Reputation: 21
I'm running php 8.3 cli on a debian 12.5 server. The php process is spamming the debian syslog, with lots of access log for example:
Mar 14 14:19:38 *** php[***]: [Thu Mar 14 14:19:38 2024] ***:58391 Accepted
Mar 14 14:19:38 *** php[***]: [Thu Mar 14 14:19:38 2024] ***:58392 [200]: GET /***/***.php
Mar 14 14:19:38 *** php[***]: [Thu Mar 14 14:19:38 2024] ***:58392 Closing
Mar 14 14:19:45 *** php[***]: [Thu Mar 14 14:19:45 2024] ***:58401 Accepted
Mar 14 14:19:46 *** php[***]: [Thu Mar 14 14:19:46 2024] ***:58401 [200]: POST /***/***.php
Mar 14 14:19:46 *** php[***]: [Thu Mar 14 14:19:46 2024] ***:58401 Closing
Mar 14 14:19:46 *** php[***]: [Thu Mar 14 14:19:46 2024] ***:58403 Accepted
Mar 14 14:19:47 *** php[***]: [Thu Mar 14 14:19:47 2024] ***:58403 [200]: POST /***/***.php
Mar 14 14:19:47 *** php[***]: [Thu Mar 14 14:19:47 2024] ***:58403 Closing
No matter what configuration I did in the php.ini file (including disabling all error logs), will not stop the access log.
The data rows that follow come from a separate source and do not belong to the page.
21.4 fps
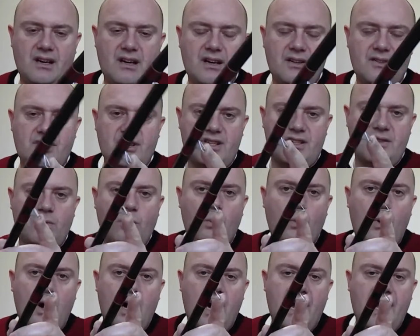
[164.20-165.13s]
just
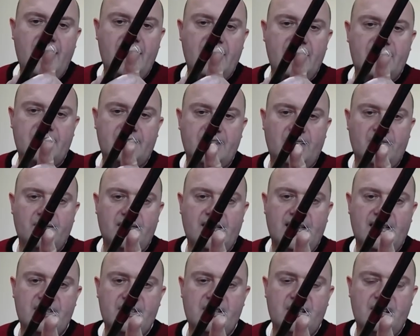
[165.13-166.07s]
wire, don't
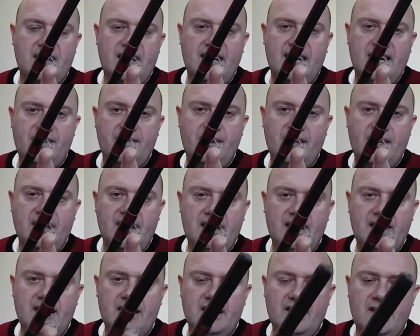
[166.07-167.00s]
actually have
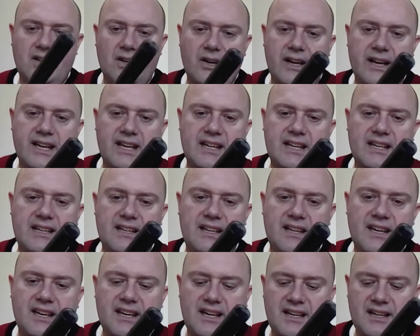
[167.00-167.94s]
any lining in
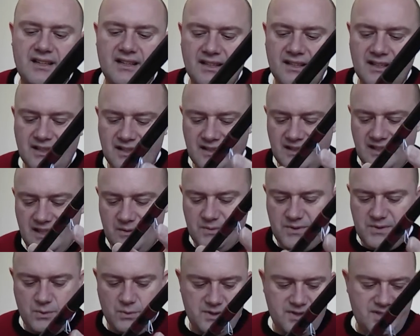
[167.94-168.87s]
there. That was
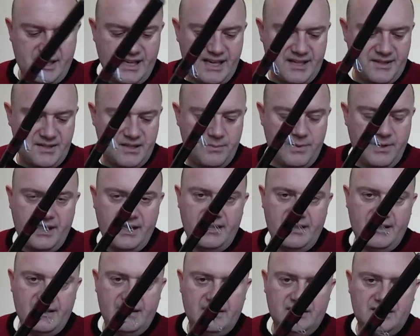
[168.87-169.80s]
always down to
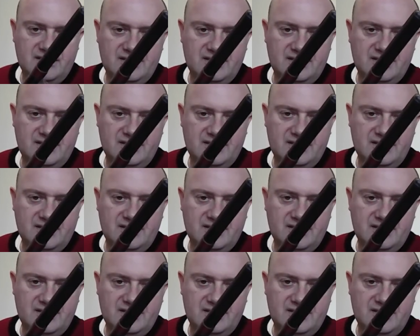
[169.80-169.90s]
being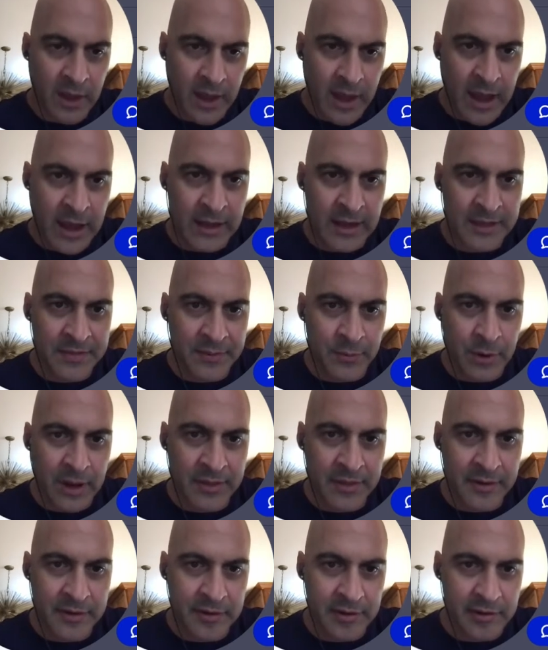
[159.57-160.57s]
I like the way
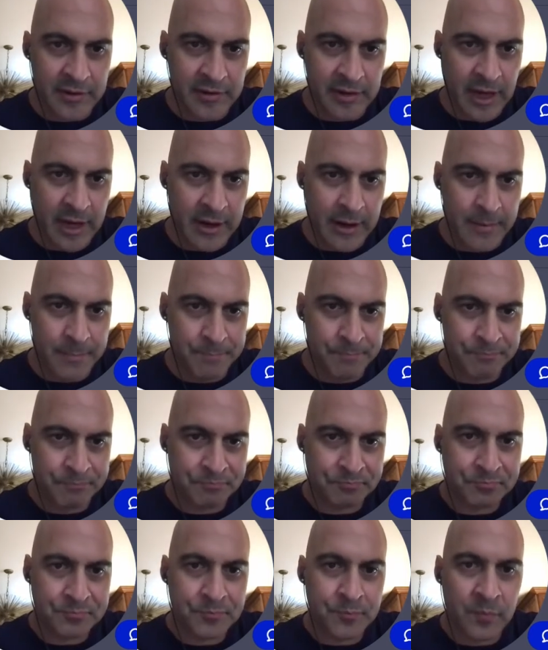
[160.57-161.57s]
this is set up
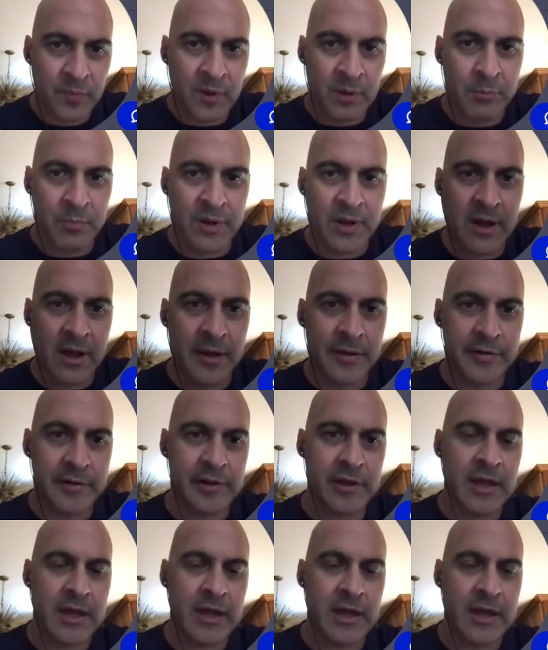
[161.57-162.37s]
because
The HTTP server is the one built-in PHP 8.3, no external webserver is used.
I found some configuration for it in OLD php versions, but they do not work for php 8.3
If anyone could help me disabling this output to the system logs, I would appreciate it.
Thank you.
Upvotes: 1
Views: 63
Reputation: 1178
You could try redirecting the output of the PHP -S command to /dev/null
if you don't care about it at all:
php -S 0.0.0.0:8181 &> /dev/null
Bear in mind, you shouldn't be using the PHP builtin service in production, it's only really intended for development purposes, you should use something like apache2 or nginx for your live server.
From the PHP docs
Warning
This web server is designed to aid application development. It may also be useful for testing purposes or for application demonstrations that are run in controlled environments. It is not intended to be a full-featured web server. It should not be used on a public network.